**RECORD EXCERPTS**
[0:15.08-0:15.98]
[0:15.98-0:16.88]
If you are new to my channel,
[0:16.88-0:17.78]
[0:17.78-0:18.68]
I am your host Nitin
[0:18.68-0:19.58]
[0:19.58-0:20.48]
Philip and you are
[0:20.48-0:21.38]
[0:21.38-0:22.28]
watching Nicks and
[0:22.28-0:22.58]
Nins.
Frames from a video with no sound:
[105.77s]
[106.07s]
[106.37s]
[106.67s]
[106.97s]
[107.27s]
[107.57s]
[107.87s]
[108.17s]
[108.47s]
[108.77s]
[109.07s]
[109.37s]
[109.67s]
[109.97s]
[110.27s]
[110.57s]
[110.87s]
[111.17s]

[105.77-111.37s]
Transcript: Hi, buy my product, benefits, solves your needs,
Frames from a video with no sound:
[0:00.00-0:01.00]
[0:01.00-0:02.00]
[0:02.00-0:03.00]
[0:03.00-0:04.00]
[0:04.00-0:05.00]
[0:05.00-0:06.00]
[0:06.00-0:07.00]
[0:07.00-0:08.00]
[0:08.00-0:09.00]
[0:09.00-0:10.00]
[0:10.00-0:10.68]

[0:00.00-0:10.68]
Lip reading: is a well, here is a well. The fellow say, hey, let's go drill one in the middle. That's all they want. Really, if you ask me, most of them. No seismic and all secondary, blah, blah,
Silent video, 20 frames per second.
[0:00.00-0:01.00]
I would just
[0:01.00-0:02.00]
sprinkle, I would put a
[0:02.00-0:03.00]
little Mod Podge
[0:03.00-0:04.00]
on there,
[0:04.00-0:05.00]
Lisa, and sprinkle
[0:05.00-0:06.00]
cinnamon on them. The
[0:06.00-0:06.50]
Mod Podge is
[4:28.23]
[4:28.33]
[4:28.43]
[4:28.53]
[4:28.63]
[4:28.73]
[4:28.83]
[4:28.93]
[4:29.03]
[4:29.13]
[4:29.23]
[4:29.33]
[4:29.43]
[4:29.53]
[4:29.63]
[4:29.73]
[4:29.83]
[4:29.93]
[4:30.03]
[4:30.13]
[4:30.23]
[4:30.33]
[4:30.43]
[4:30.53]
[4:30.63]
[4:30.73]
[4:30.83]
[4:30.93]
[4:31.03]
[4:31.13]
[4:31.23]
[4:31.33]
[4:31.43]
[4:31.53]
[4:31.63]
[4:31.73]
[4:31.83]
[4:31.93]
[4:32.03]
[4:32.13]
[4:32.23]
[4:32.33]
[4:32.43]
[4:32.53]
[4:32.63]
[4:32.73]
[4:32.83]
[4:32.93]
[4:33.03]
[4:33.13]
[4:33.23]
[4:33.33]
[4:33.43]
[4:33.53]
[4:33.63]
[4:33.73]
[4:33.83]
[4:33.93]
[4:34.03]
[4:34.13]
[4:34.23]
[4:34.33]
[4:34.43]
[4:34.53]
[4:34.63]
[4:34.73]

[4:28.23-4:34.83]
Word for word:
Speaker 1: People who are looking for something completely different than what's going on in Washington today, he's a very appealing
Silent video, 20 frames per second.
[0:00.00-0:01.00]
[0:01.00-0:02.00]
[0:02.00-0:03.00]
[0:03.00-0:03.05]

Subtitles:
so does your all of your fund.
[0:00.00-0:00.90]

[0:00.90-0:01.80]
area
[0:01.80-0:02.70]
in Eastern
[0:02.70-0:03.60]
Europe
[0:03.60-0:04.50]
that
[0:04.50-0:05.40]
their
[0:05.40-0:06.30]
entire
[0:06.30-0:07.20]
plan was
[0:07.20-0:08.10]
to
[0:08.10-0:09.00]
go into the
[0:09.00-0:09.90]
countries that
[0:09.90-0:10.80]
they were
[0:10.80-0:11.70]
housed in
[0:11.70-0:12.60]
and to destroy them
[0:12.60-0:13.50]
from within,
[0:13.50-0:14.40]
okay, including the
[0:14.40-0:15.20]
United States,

**PROBLEM DETAILS**
Could you return all the data above exactly as it appears?

**TASK RESULT**
[0:15.08-0:15.98]
[0:15.98-0:16.88]
If you are new to my channel,
[0:16.88-0:17.78]
[0:17.78-0:18.68]
I am your host Nitin
[0:18.68-0:19.58]
[0:19.58-0:20.48]
Philip and you are
[0:20.48-0:21.38]
[0:21.38-0:22.28]
watching Nicks and
[0:22.28-0:22.58]
Nins.
Frames from a video with no sound:
[105.77s]
[106.07s]
[106.37s]
[106.67s]
[106.97s]
[107.27s]
[107.57s]
[107.87s]
[108.17s]
[108.47s]
[108.77s]
[109.07s]
[109.37s]
[109.67s]
[109.97s]
[110.27s]
[110.57s]
[110.87s]
[111.17s]

[105.77-111.37s]
Transcript: Hi, buy my product, benefits, solves your needs,
Frames from a video with no sound:
[0:00.00-0:01.00]
[0:01.00-0:02.00]
[0:02.00-0:03.00]
[0:03.00-0:04.00]
[0:04.00-0:05.00]
[0:05.00-0:06.00]
[0:06.00-0:07.00]
[0:07.00-0:08.00]
[0:08.00-0:09.00]
[0:09.00-0:10.00]
[0:10.00-0:10.68]

[0:00.00-0:10.68]
Lip reading: is a well, here is a well. The fellow say, hey, let's go drill one in the middle. That's all they want. Really, if you ask me, most of them. No seismic and all secondary, blah, blah,
Silent video, 20 frames per second.
[0:00.00-0:01.00]
I would just
[0:01.00-0:02.00]
sprinkle, I would put a
[0:02.00-0:03.00]
little Mod Podge
[0:03.00-0:04.00]
on there,
[0:04.00-0:05.00]
Lisa, and sprinkle
[0:05.00-0:06.00]
cinnamon on them. The
[0:06.00-0:06.50]
Mod Podge is
[4:28.23]
[4:28.33]
[4:28.43]
[4:28.53]
[4:28.63]
[4:28.73]
[4:28.83]
[4:28.93]
[4:29.03]
[4:29.13]
[4:29.23]
[4:29.33]
[4:29.43]
[4:29.53]
[4:29.63]
[4:29.73]
[4:29.83]
[4:29.93]
[4:30.03]
[4:30.13]
[4:30.23]
[4:30.33]
[4:30.43]
[4:30.53]
[4:30.63]
[4:30.73]
[4:30.83]
[4:30.93]
[4:31.03]
[4:31.13]
[4:31.23]
[4:31.33]
[4:31.43]
[4:31.53]
[4:31.63]
[4:31.73]
[4:31.83]
[4:31.93]
[4:32.03]
[4:32.13]
[4:32.23]
[4:32.33]
[4:32.43]
[4:32.53]
[4:32.63]
[4:32.73]
[4:32.83]
[4:32.93]
[4:33.03]
[4:33.13]
[4:33.23]
[4:33.33]
[4:33.43]
[4:33.53]
[4:33.63]
[4:33.73]
[4:33.83]
[4:33.93]
[4:34.03]
[4:34.13]
[4:34.23]
[4:34.33]
[4:34.43]
[4:34.53]
[4:34.63]
[4:34.73]

[4:28.23-4:34.83]
Word for word:
Speaker 1: People who are looking for something completely different than what's going on in Washington today, he's a very appealing
Silent video, 20 frames per second.
[0:00.00-0:01.00]
[0:01.00-0:02.00]
[0:02.00-0:03.00]
[0:03.00-0:03.05]

Subtitles:
so does your all of your fund.
[0:00.00-0:00.90]

[0:00.90-0:01.80]
area
[0:01.80-0:02.70]
in Eastern
[0:02.70-0:03.60]
Europe
[0:03.60-0:04.50]
that
[0:04.50-0:05.40]
their
[0:05.40-0:06.30]
entire
[0:06.30-0:07.20]
plan was
[0:07.20-0:08.10]
to
[0:08.10-0:09.00]
go into the
[0:09.00-0:09.90]
countries that
[0:09.90-0:10.80]
they were
[0:10.80-0:11.70]
housed in
[0:11.70-0:12.60]
and to destroy them
[0:12.60-0:13.50]
from within,
[0:13.50-0:14.40]
okay, including the
[0:14.40-0:15.20]
United States,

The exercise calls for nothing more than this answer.